The workflow is short: draft with whichever prompt above fits, then move it into Proposal.biz to brand, send and track. You keep the model’s speed and add the layer that makes the page look intentional and tells you whether it worked.

Try Proposal.biz for free →

Final Word

A one-pager is a test of nerve as much as writing. The temptation is always to add one more point, and the discipline is always to cut it. The pages that work name a single reader, lead with the outcome, carry one strong proof and ask for one thing. Everything else is what you leave on the cutting-room floor so the reader can see the part that matters in a single glance.

A prompt gives you the words. Proposal.biz gives you a branded one-pager you can send and track in about 60 seconds, and shows you whether the reader opened it. If the design and the follow-up are what hold you up, start your free trial and turn your next draft into a page you would be glad to send.

Try Proposal.biz for free →

Related Reading

Also read: AI prompts for case study

Frequently Asked Questions

What is the best AI prompt for one-pager writing?

It depends on whether you are starting from too little or too much. From a brief, the from-scratch ChatGPT template gives you a fast first draft. From a long document or a full deck, the Claude compression templates do the heavy cutting. When the page needs a credible number or a clear point of difference, the Gemini research templates come first. Any AI prompt to write a one-pager is a frame you adapt to your reader and your single action, not a finished page.

Which AI tool is best for writing a one-pager?

Each plays a different role. ChatGPT is fastest at turning a brief into a complete draft. Claude is the strongest at compressing long material to a page while keeping the argument whole. Gemini is the one for researching proof points, market numbers and positioning so the page holds up. The sharpest one-pagers usually pass through more than one of them.

How do I decide what to cut to fit one page?

Name the single reader and the one action you want, then keep only the lines that move that reader towards that action. Everything else, however true or interesting, comes off. The Claude compression and ten-second-skim templates in this guide do this for you, and they list what they removed so you can rescue anything essential. The hard rule is one page, one decision, so the cut is not a failure, it is the whole job.

Can I reuse these prompts for different audiences and one-pager types?

Yes, and you should.

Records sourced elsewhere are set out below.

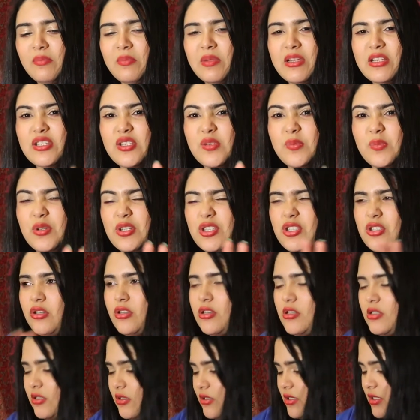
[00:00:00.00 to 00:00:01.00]
Make too much
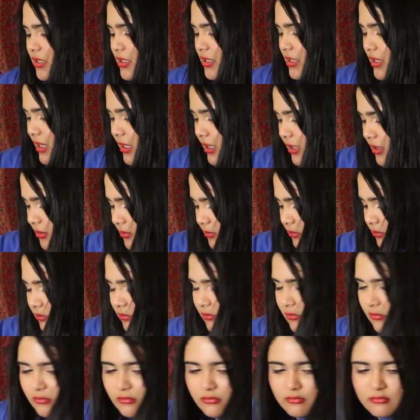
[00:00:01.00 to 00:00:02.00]
noise because it's like,
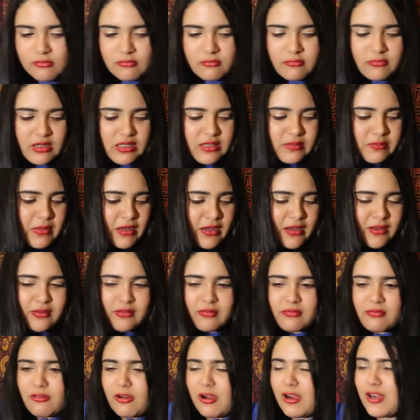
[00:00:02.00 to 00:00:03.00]
where's my
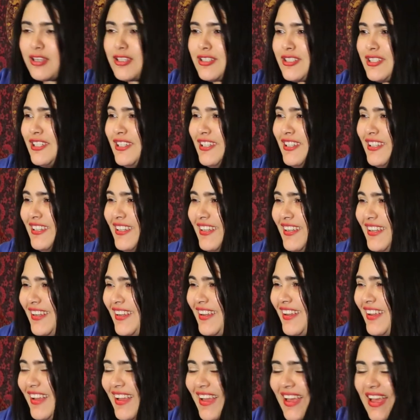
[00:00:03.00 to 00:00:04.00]
wash?
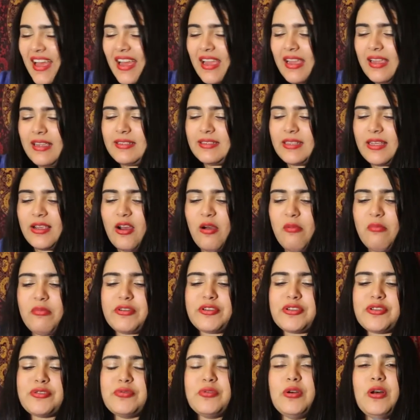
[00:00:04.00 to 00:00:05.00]
It's like
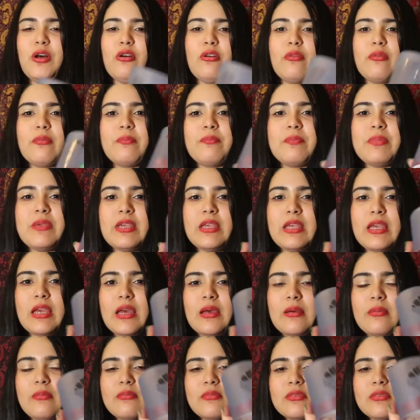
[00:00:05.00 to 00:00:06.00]
almost 12 p.m.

A company overview, a product page, a sales follow-up and an investor summary share the same backbone: outcome first, a sentence anyone can repeat, a little proof, one action. The audience and the action live in the bracketed inputs, so you swap those and keep the structure. The three-versions template even produces several at once from one source.

How do I turn the AI output into a branded one-pager?

A model gives you the words, not a branded page or a way to know whether the reader opened it. Tools like Proposal.biz close that gap: paste your website address to pull your brand into a Smart Content Library, generate a fully branded one-pager from a prompt, then send a shareable link and track views and time spent. You go from copy to a page you can send and measure without opening a design tool.